Putin's troops have been met with fierce resistance from Ukrainians and have suffered severe casualties on the battlefield - including forces, high-ranking military generals and top-notch equipment.
There are fears Moscow may resort to using nuclear weapons to get closer to achieving its vision of victory following its failed campaign.
Expert in modern history, Dominic Sandbrook, has said one plausible scenario that could spark this is if the Ukrainians launch a counterattack in the Donbass - a region Putin wants to hold on to.
Mr Sandbrook wrote in the Daily Mail : "One plausible scenario is that if the Ukrainians mount a counterattack in the Donbass — and especially if they threaten his grip on Crimea — Mr Putin might authorise a 'tactical' nuclear strike, using short-range weapons devised for use on the battlefield.
"And even somebody as drunk on his own nationalist resentments as Vladimir Putin must realise that a nuclear war would mean the end of Russian civilisation — the end of Moscow, St Petersburg and everything he and his cronies claim to revere."
Launching a tactical nuclear weapon would "cause all horror of Hiroshima" on a "smaller scale", according to the journal Scientific American.
The journal concluded: "It would also cause all the horrors of Hiroshima, albeit on a smaller scale.

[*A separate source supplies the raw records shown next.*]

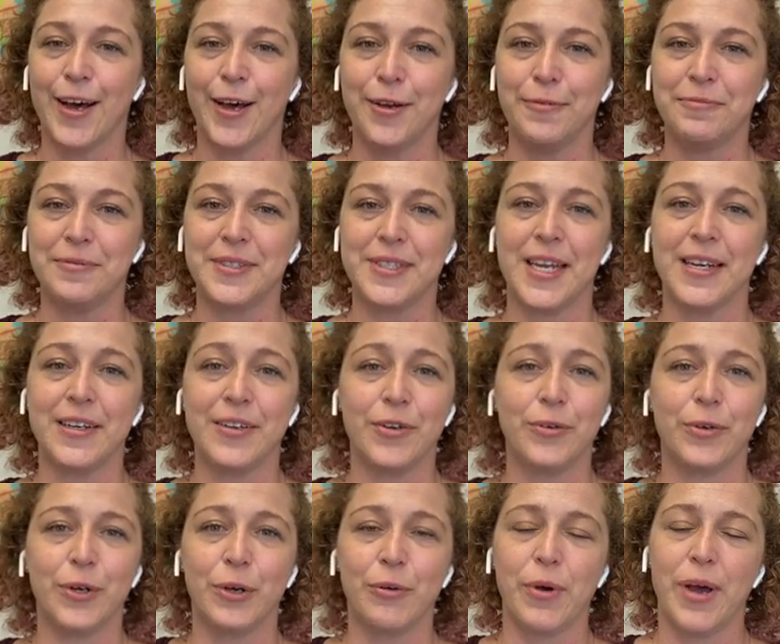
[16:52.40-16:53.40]
send in a
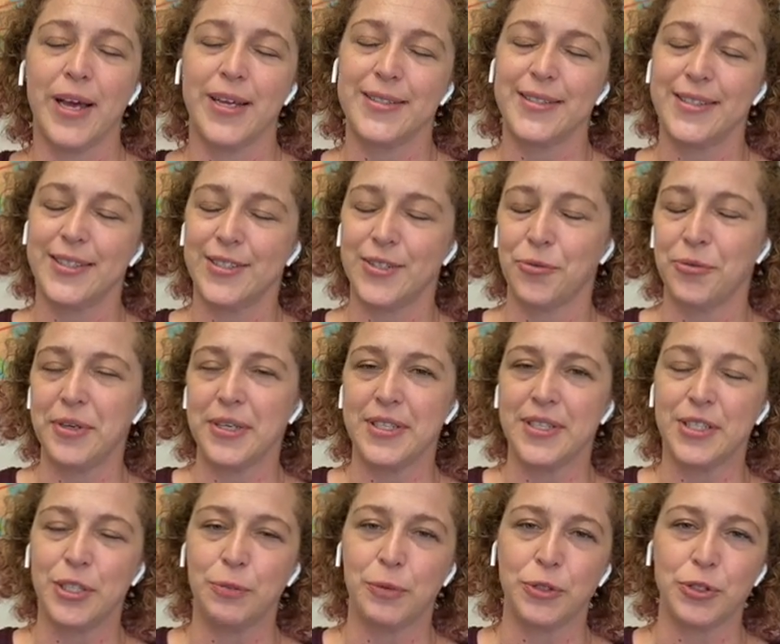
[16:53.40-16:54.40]
request so we can
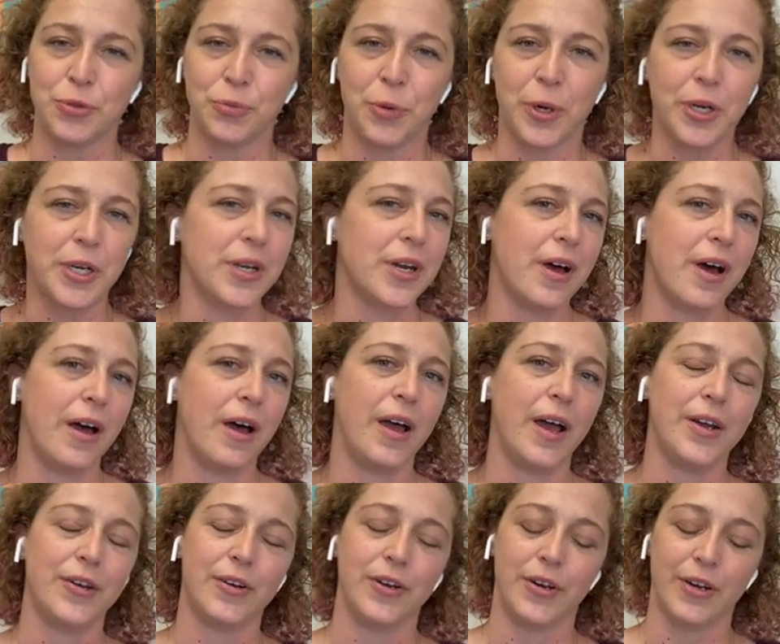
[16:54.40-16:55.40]
see what you're working
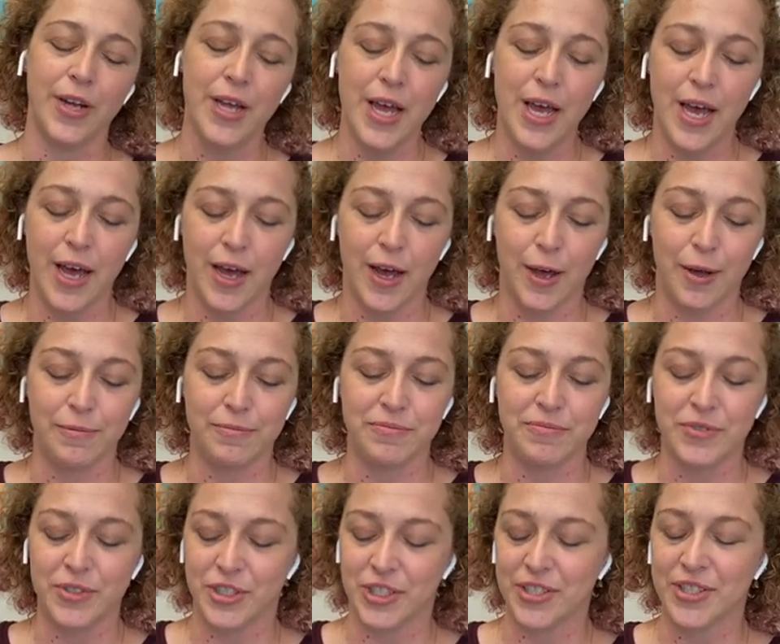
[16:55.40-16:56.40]
on, or
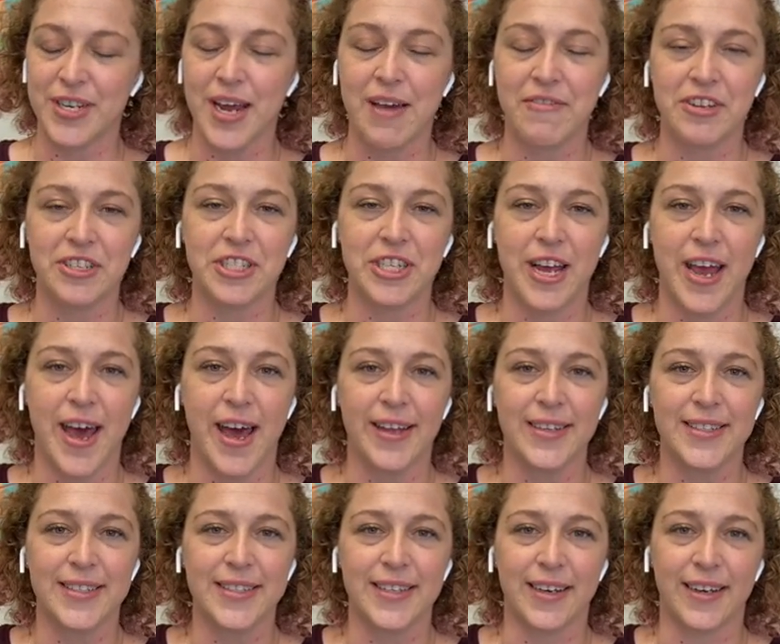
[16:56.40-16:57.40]
just have a chat.
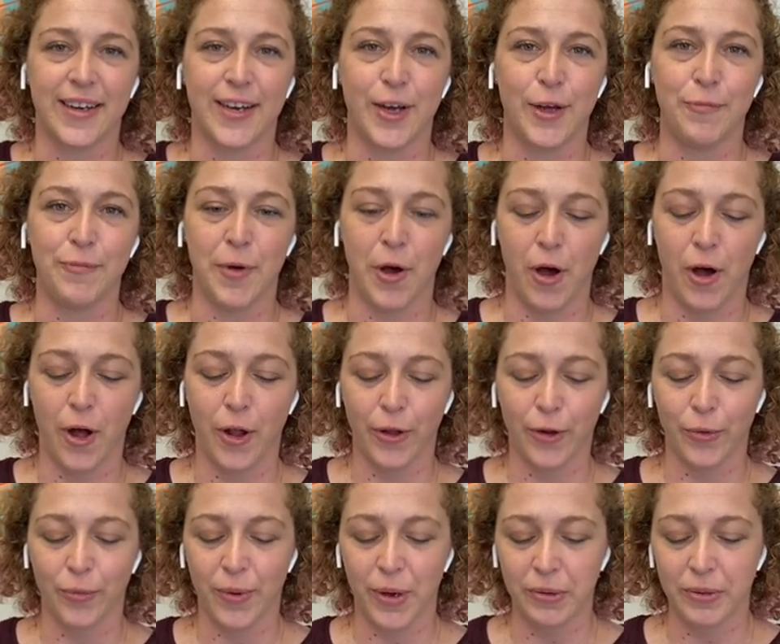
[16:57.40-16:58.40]
All
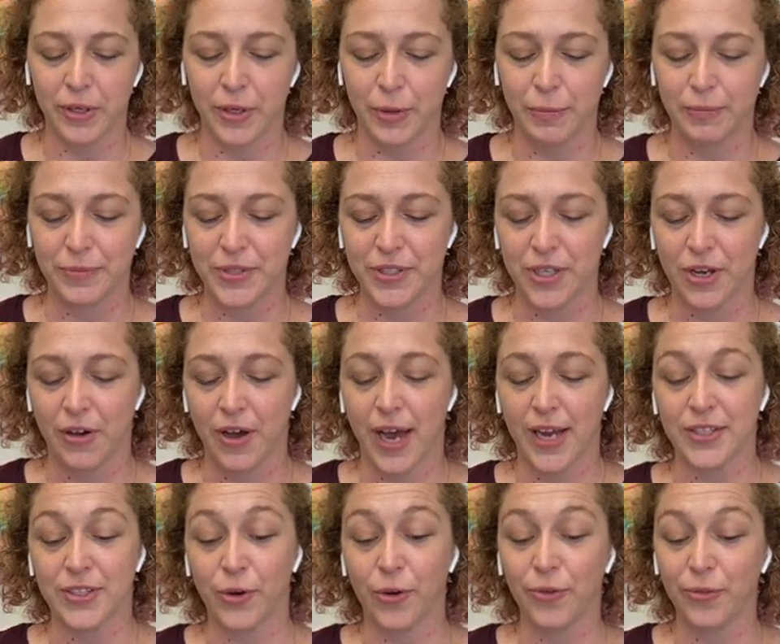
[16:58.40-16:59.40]
are welcome. So I
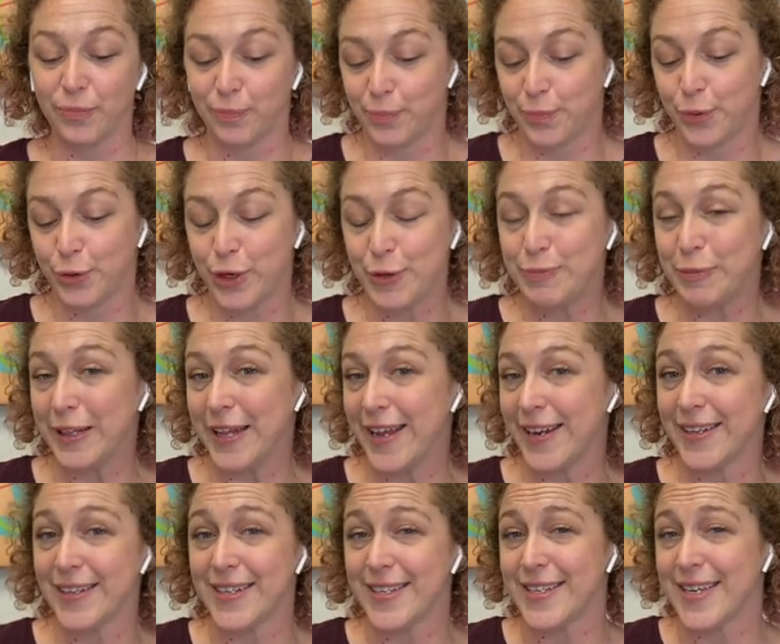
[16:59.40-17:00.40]
don't pre-plan
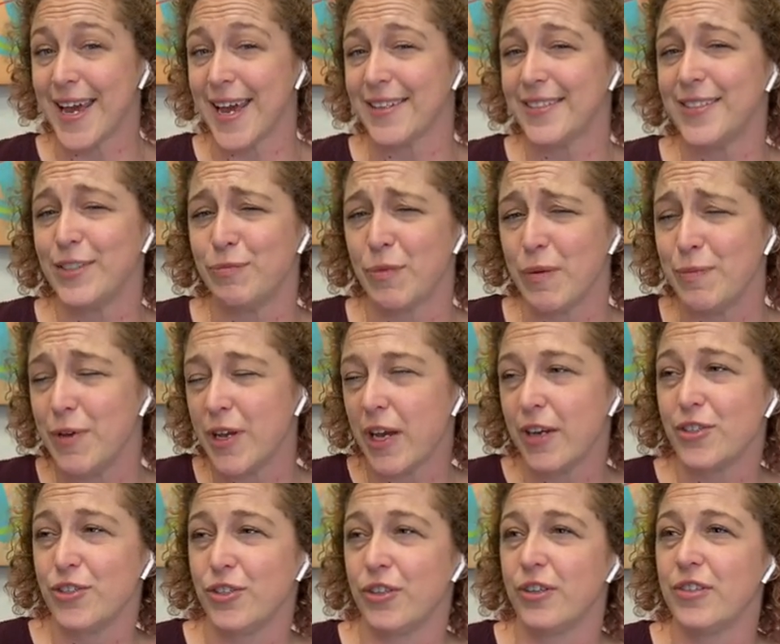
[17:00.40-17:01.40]
any guests. Maybe I
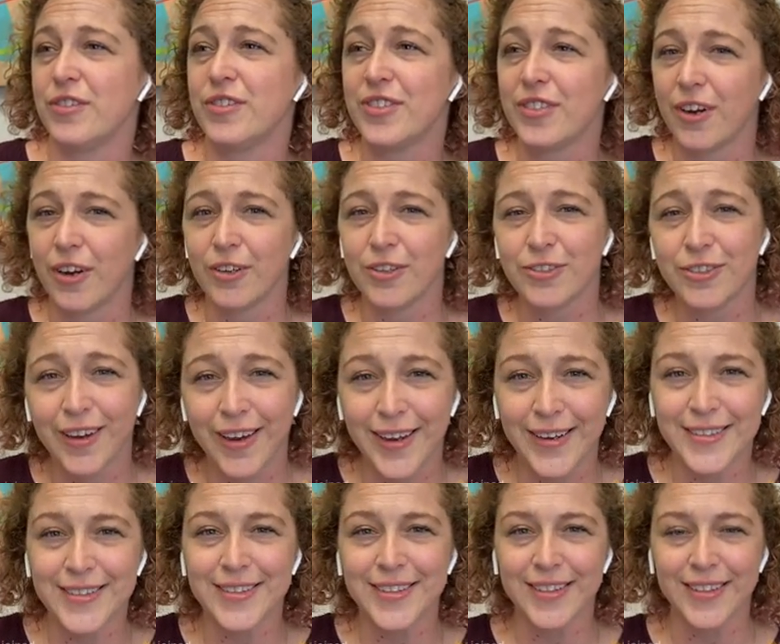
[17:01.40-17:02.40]
should start
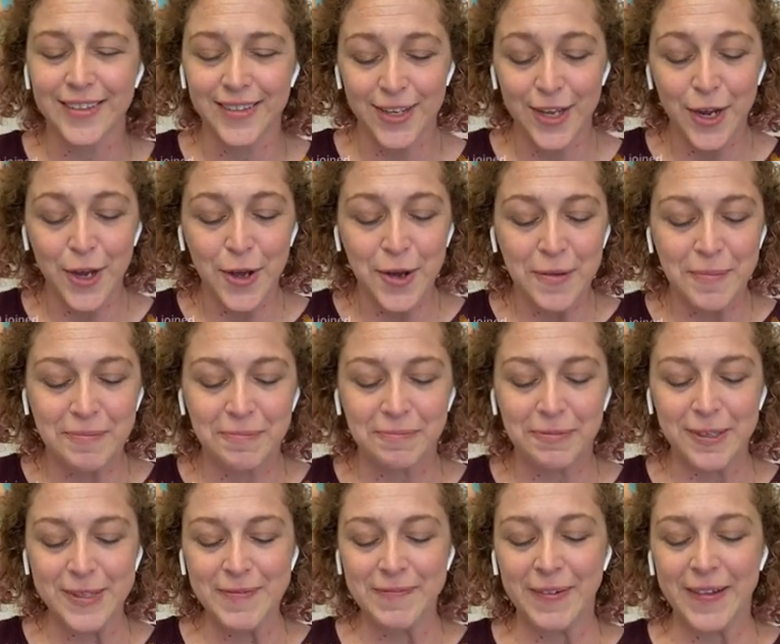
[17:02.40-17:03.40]
trying to
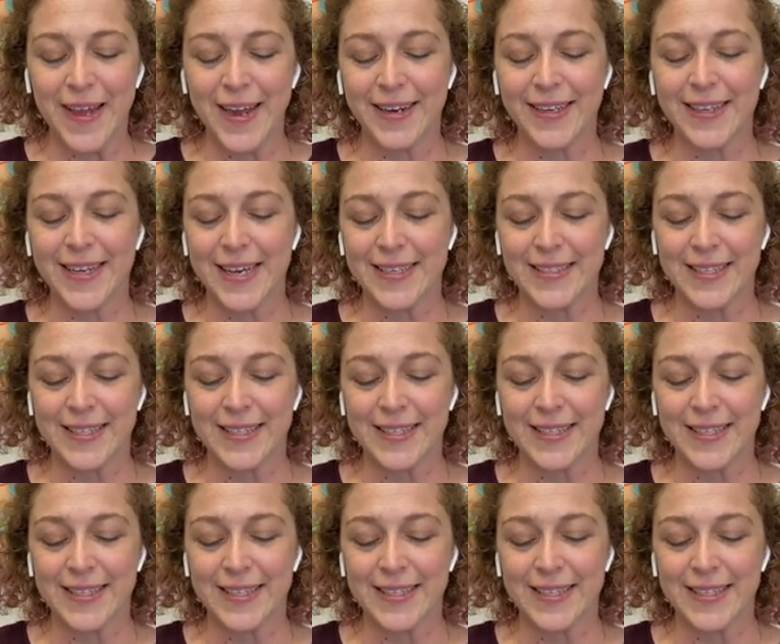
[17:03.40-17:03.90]
pre-plan a guest. I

"A tactical nuclear weapon would produce a fireball, shock waves, and deadly radiation that would cause long-term health damage in survivors.
"Radioactive fallout would contaminate air, soil, water and the food supply (Ukrainians are already familiar with this kind of outcome because of the disastrous meltdown of the Chornobyl nuclear reactor in 1986).
"No one knows if using a tactical nuclear weapon would trigger a full-scale nuclear war. Nevertheless, the risk of escalation is very real. Those on the receiving end of a nuclear strike are not likely to ask whether it was tactical or strategic. "
It comes as Russian commentators and journalists have called for Putin to use nuclear weapons on state-controlled TV.
Alexander Sladkov, a "propagandist" for the Kremlin, has claimed Vladimir Putin will soon have "no way back" but to unleash nuclear weapons on Ukraine.
Sladkov told his 730,000 followers time may be approaching for the “last resort” because some 40 countries are arming Ukraine with weapons that are being used against the Russians.
And Dmitry Kiselyov, the deputy head of the company behind the state-controlled Rossiya 1 channel, demanded that the British Isles should be flooded twice with Putin’s most advanced nuclear weapons.